*** Dataset records Section Begins ***

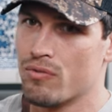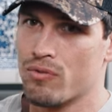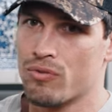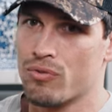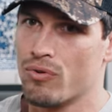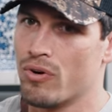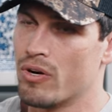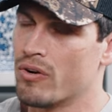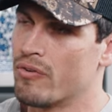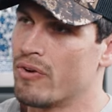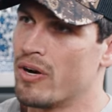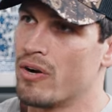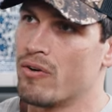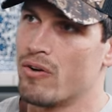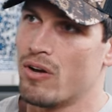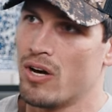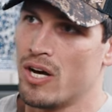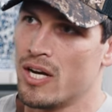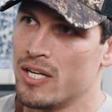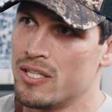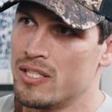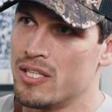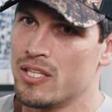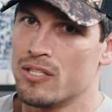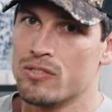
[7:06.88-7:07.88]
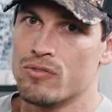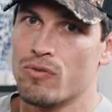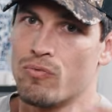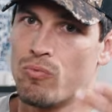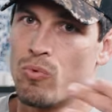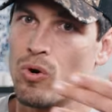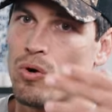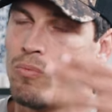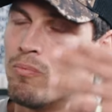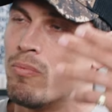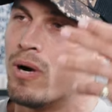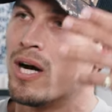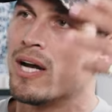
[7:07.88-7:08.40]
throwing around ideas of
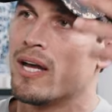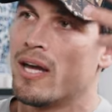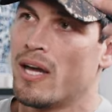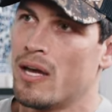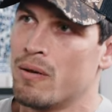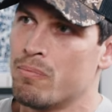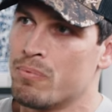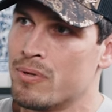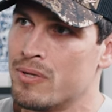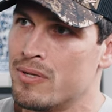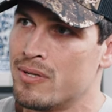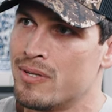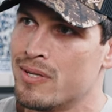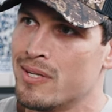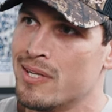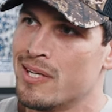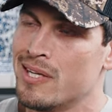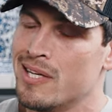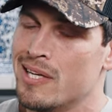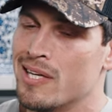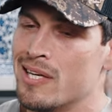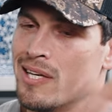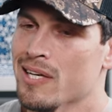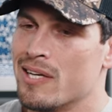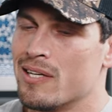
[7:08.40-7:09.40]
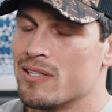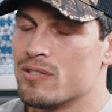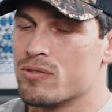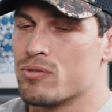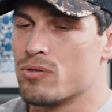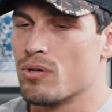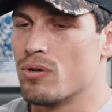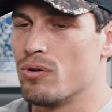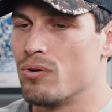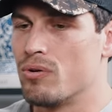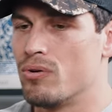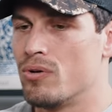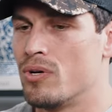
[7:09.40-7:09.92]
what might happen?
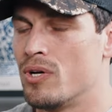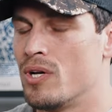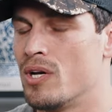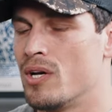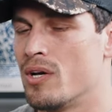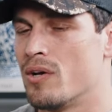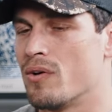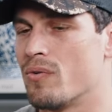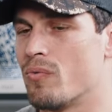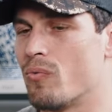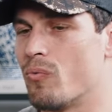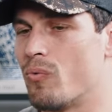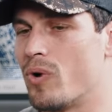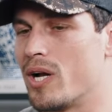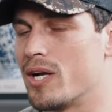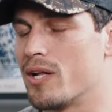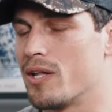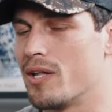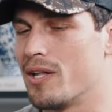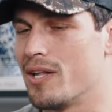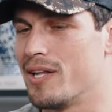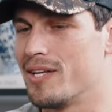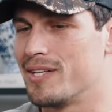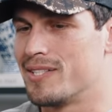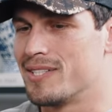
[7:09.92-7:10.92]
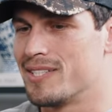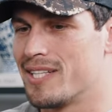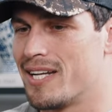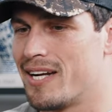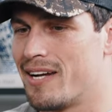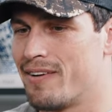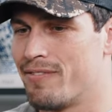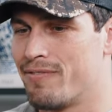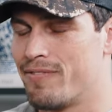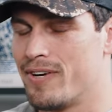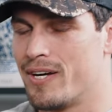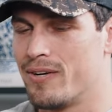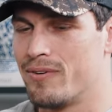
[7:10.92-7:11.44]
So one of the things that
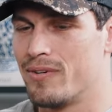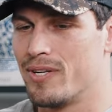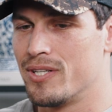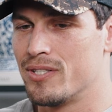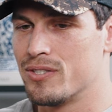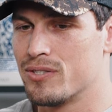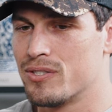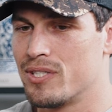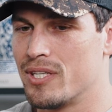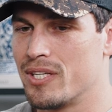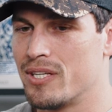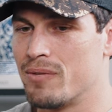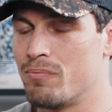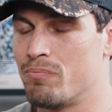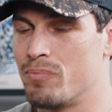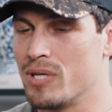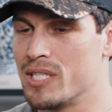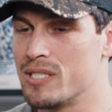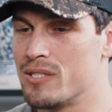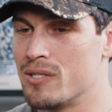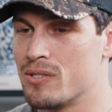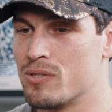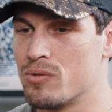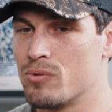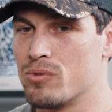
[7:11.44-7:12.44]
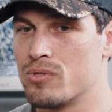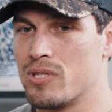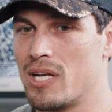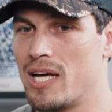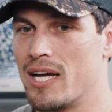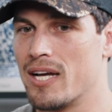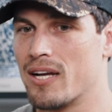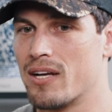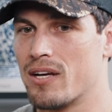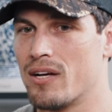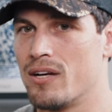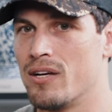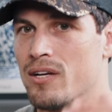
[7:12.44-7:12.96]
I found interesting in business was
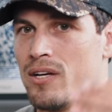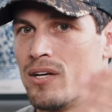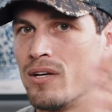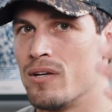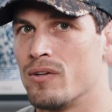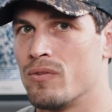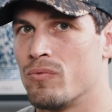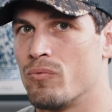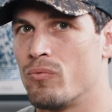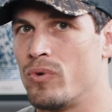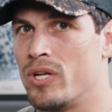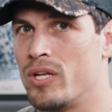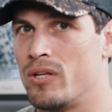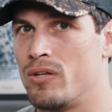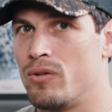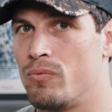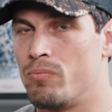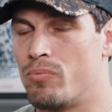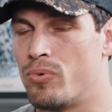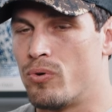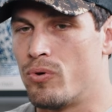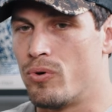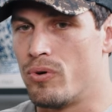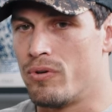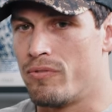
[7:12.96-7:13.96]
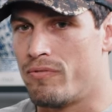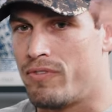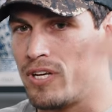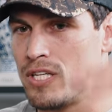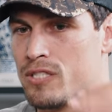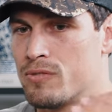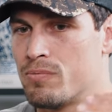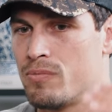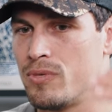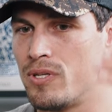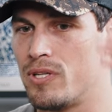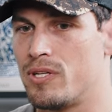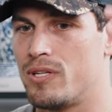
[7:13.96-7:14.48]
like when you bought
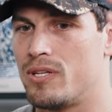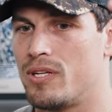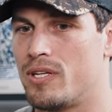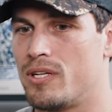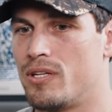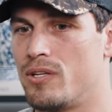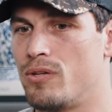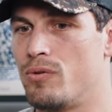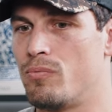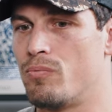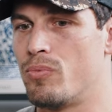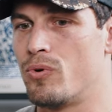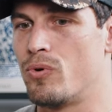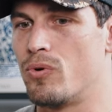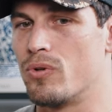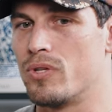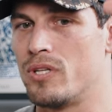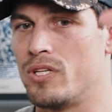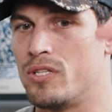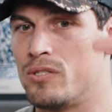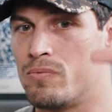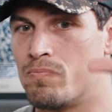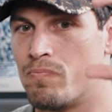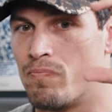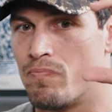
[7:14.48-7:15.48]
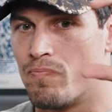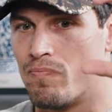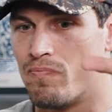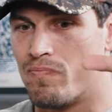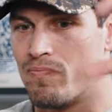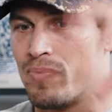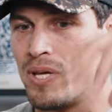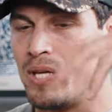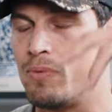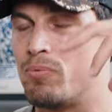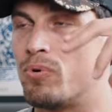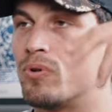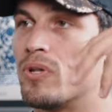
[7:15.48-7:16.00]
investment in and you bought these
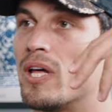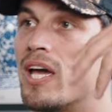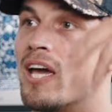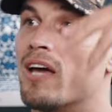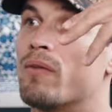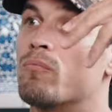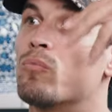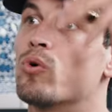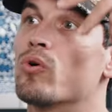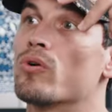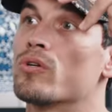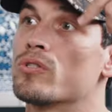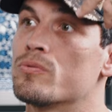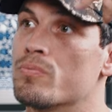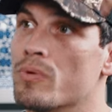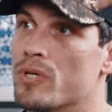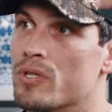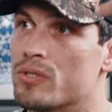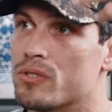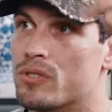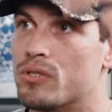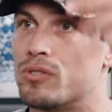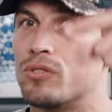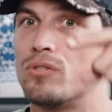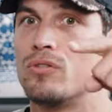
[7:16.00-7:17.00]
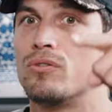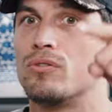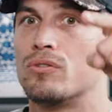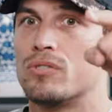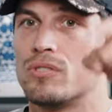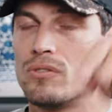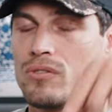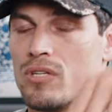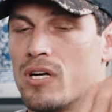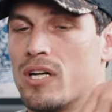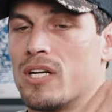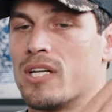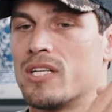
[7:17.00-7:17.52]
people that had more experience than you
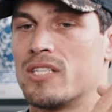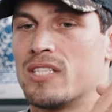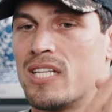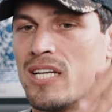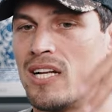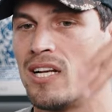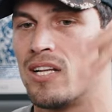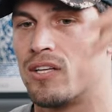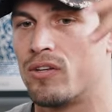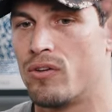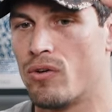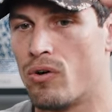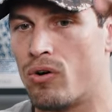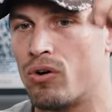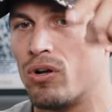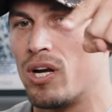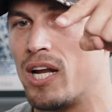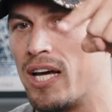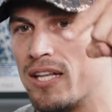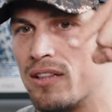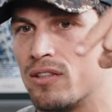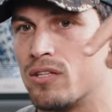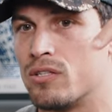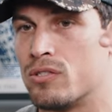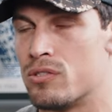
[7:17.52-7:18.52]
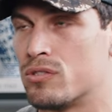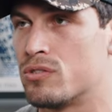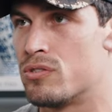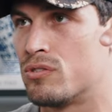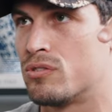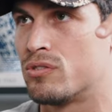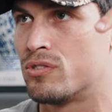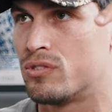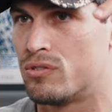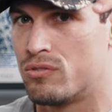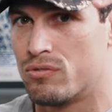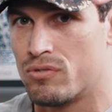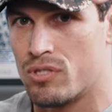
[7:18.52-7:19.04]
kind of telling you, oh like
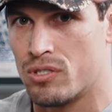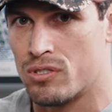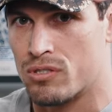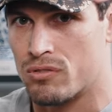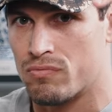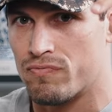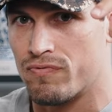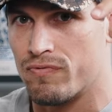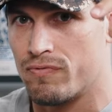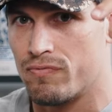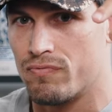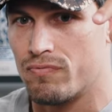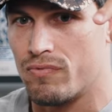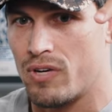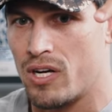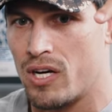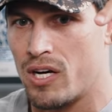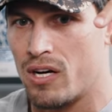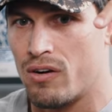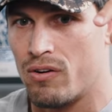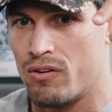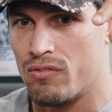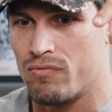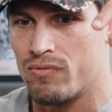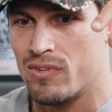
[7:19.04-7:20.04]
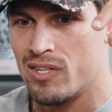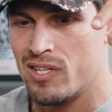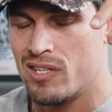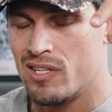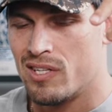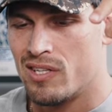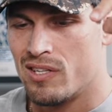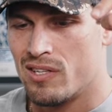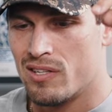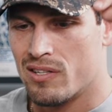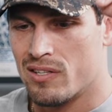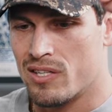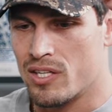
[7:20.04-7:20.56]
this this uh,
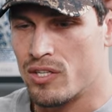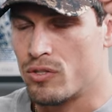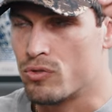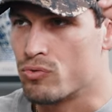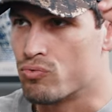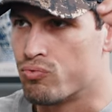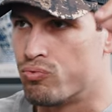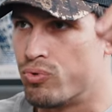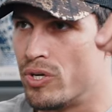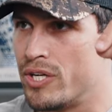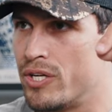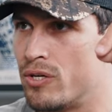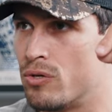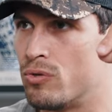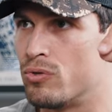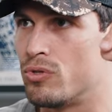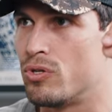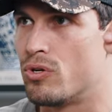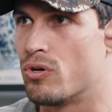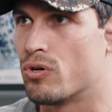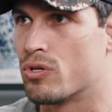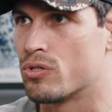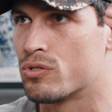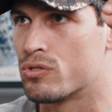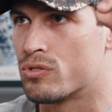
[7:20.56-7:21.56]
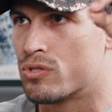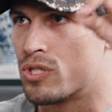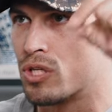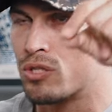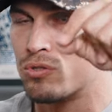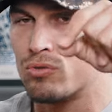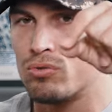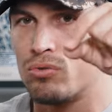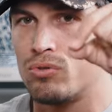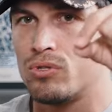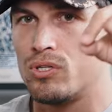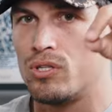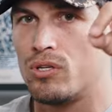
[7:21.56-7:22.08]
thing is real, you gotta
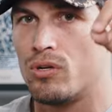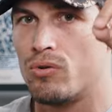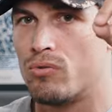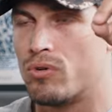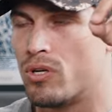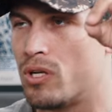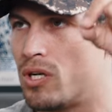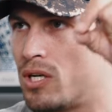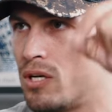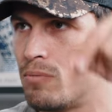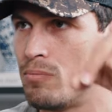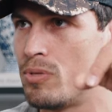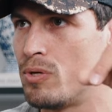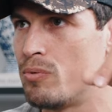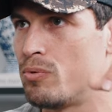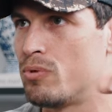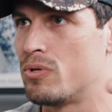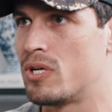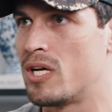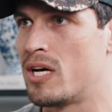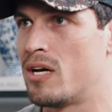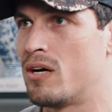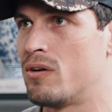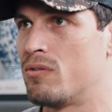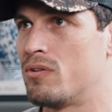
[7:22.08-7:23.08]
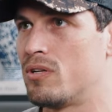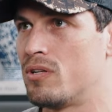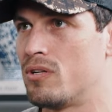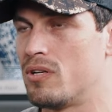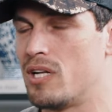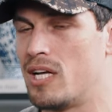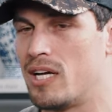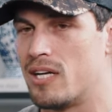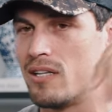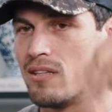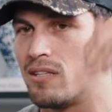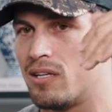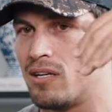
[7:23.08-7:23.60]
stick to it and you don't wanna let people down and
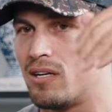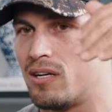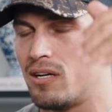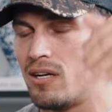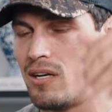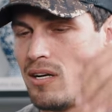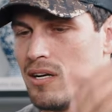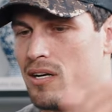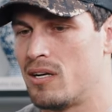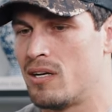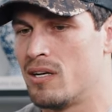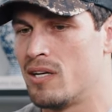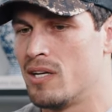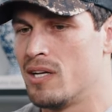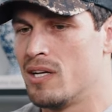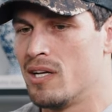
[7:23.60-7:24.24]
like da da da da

*** Dataset records Section Ends ***

— Directions —
Leave the pictures out, then output exactly the lines from the "[7:13.96-7:14.48]" line through the end of the records above, and no others.

— Task answer —
[7:13.96-7:14.48]
like when you bought
[7:14.48-7:15.48]
[7:15.48-7:16.00]
investment in and you bought these
[7:16.00-7:17.00]
[7:17.00-7:17.52]
people that had more experience than you
[7:17.52-7:18.52]
[7:18.52-7:19.04]
kind of telling you, oh like
[7:19.04-7:20.04]
[7:20.04-7:20.56]
this this uh,
[7:20.56-7:21.56]
[7:21.56-7:22.08]
thing is real, you gotta
[7:22.08-7:23.08]
[7:23.08-7:23.60]
stick to it and you don't wanna let people down and
[7:23.60-7:24.24]
like da da da da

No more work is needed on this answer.